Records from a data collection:
++++++++++

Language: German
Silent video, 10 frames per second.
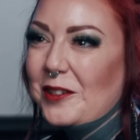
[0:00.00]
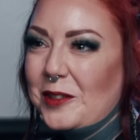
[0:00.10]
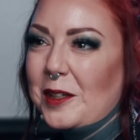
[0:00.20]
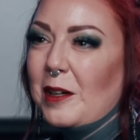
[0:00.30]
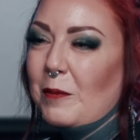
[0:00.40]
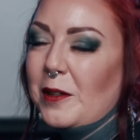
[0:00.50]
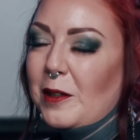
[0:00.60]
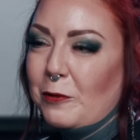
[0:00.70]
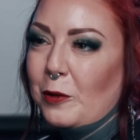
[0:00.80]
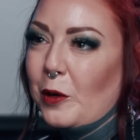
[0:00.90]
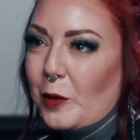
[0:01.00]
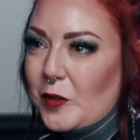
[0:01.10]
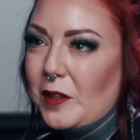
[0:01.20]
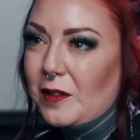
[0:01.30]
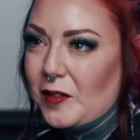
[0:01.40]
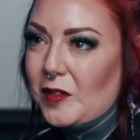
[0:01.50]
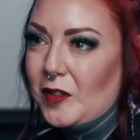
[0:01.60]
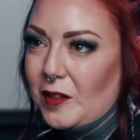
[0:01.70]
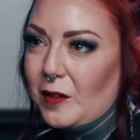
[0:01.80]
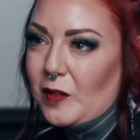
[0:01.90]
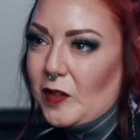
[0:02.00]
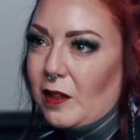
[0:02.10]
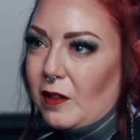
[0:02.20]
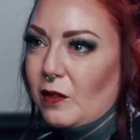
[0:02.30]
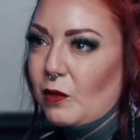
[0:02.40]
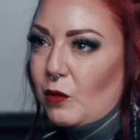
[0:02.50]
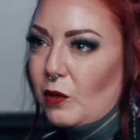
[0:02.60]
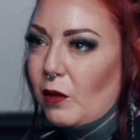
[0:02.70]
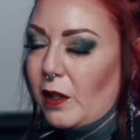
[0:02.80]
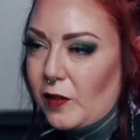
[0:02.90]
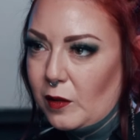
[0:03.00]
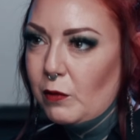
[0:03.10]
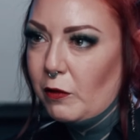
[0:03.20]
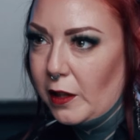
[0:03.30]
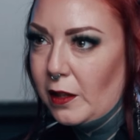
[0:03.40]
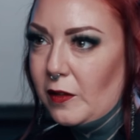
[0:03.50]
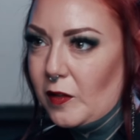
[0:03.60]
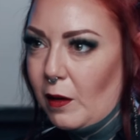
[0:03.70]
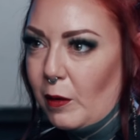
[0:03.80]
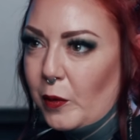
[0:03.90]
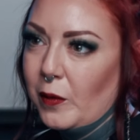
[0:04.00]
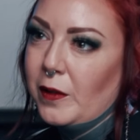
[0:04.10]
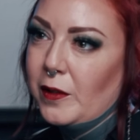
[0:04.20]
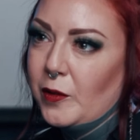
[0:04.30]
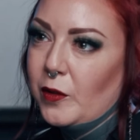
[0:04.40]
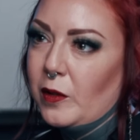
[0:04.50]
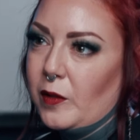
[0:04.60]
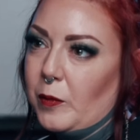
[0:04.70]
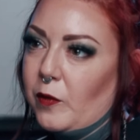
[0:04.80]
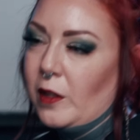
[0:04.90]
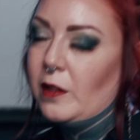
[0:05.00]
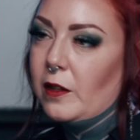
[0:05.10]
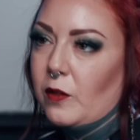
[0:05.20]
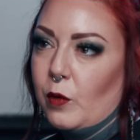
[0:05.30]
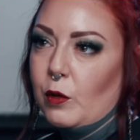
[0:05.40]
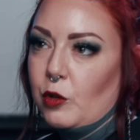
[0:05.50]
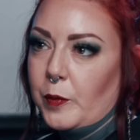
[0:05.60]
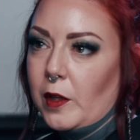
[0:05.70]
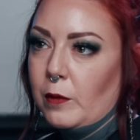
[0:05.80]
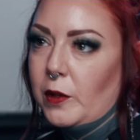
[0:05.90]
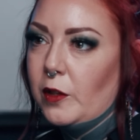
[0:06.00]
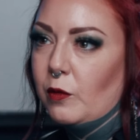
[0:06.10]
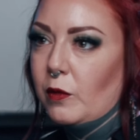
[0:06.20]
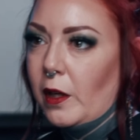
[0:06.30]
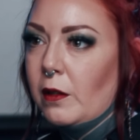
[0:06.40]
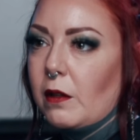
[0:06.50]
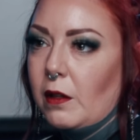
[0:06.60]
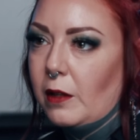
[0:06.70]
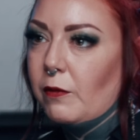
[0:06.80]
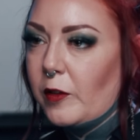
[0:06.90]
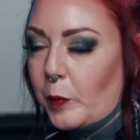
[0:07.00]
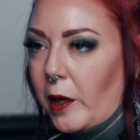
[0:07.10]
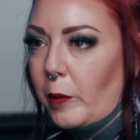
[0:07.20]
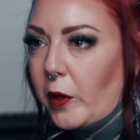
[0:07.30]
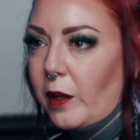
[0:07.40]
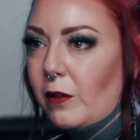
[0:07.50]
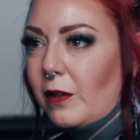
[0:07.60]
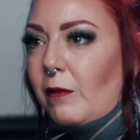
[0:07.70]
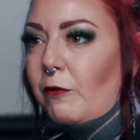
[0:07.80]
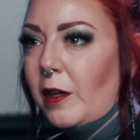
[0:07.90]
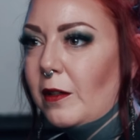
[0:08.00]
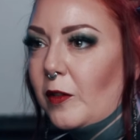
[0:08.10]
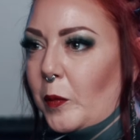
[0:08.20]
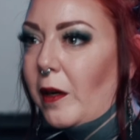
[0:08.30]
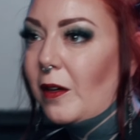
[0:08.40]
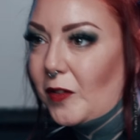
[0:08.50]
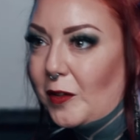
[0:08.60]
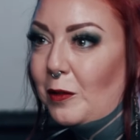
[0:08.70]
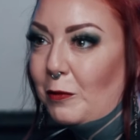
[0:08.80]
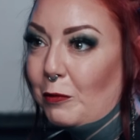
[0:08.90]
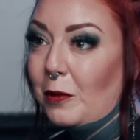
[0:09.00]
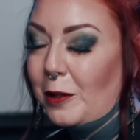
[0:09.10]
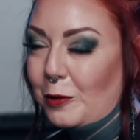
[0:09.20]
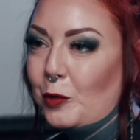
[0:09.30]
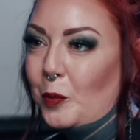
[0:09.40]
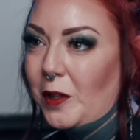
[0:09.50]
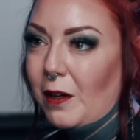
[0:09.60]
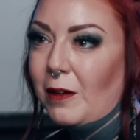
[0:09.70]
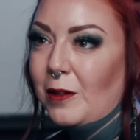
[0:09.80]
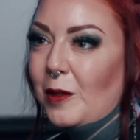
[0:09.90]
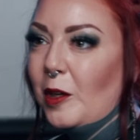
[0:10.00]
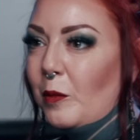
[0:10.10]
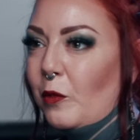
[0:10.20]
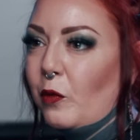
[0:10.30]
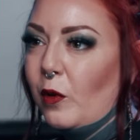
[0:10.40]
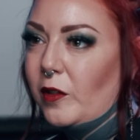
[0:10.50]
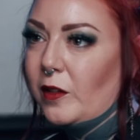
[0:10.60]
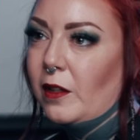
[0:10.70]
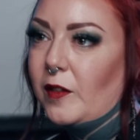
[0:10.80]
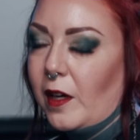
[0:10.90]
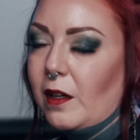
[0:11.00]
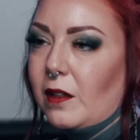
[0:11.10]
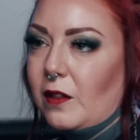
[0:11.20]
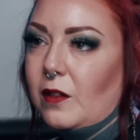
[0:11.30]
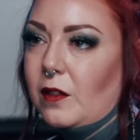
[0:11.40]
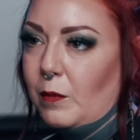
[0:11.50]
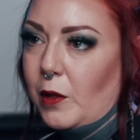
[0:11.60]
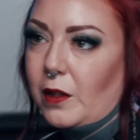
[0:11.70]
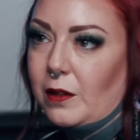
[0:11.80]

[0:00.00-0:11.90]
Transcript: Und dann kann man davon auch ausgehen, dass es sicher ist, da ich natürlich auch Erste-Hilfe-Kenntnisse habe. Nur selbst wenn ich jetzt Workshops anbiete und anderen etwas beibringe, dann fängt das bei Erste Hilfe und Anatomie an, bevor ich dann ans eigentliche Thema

++++++++++

EXERCISE PROMPT: In the answer, the data should reappear exactly, with no pictures.

RESPONSE BOX:
Language: German
Silent video, 10 frames per second.
[0:00.00]
[0:00.10]
[0:00.20]
[0:00.30]
[0:00.40]
[0:00.50]
[0:00.60]
[0:00.70]
[0:00.80]
[0:00.90]
[0:01.00]
[0:01.10]
[0:01.20]
[0:01.30]
[0:01.40]
[0:01.50]
[0:01.60]
[0:01.70]
[0:01.80]
[0:01.90]
[0:02.00]
[0:02.10]
[0:02.20]
[0:02.30]
[0:02.40]
[0:02.50]
[0:02.60]
[0:02.70]
[0:02.80]
[0:02.90]
[0:03.00]
[0:03.10]
[0:03.20]
[0:03.30]
[0:03.40]
[0:03.50]
[0:03.60]
[0:03.70]
[0:03.80]
[0:03.90]
[0:04.00]
[0:04.10]
[0:04.20]
[0:04.30]
[0:04.40]
[0:04.50]
[0:04.60]
[0:04.70]
[0:04.80]
[0:04.90]
[0:05.00]
[0:05.10]
[0:05.20]
[0:05.30]
[0:05.40]
[0:05.50]
[0:05.60]
[0:05.70]
[0:05.80]
[0:05.90]
[0:06.00]
[0:06.10]
[0:06.20]
[0:06.30]
[0:06.40]
[0:06.50]
[0:06.60]
[0:06.70]
[0:06.80]
[0:06.90]
[0:07.00]
[0:07.10]
[0:07.20]
[0:07.30]
[0:07.40]
[0:07.50]
[0:07.60]
[0:07.70]
[0:07.80]
[0:07.90]
[0:08.00]
[0:08.10]
[0:08.20]
[0:08.30]
[0:08.40]
[0:08.50]
[0:08.60]
[0:08.70]
[0:08.80]
[0:08.90]
[0:09.00]
[0:09.10]
[0:09.20]
[0:09.30]
[0:09.40]
[0:09.50]
[0:09.60]
[0:09.70]
[0:09.80]
[0:09.90]
[0:10.00]
[0:10.10]
[0:10.20]
[0:10.30]
[0:10.40]
[0:10.50]
[0:10.60]
[0:10.70]
[0:10.80]
[0:10.90]
[0:11.00]
[0:11.10]
[0:11.20]
[0:11.30]
[0:11.40]
[0:11.50]
[0:11.60]
[0:11.70]
[0:11.80]

[0:00.00-0:11.90]
Transcript: Und dann kann man davon auch ausgehen, dass es sicher ist, da ich natürlich auch Erste-Hilfe-Kenntnisse habe. Nur selbst wenn ich jetzt Workshops anbiete und anderen etwas beibringe, dann fängt das bei Erste Hilfe und Anatomie an, bevor ich dann ans eigentliche Thema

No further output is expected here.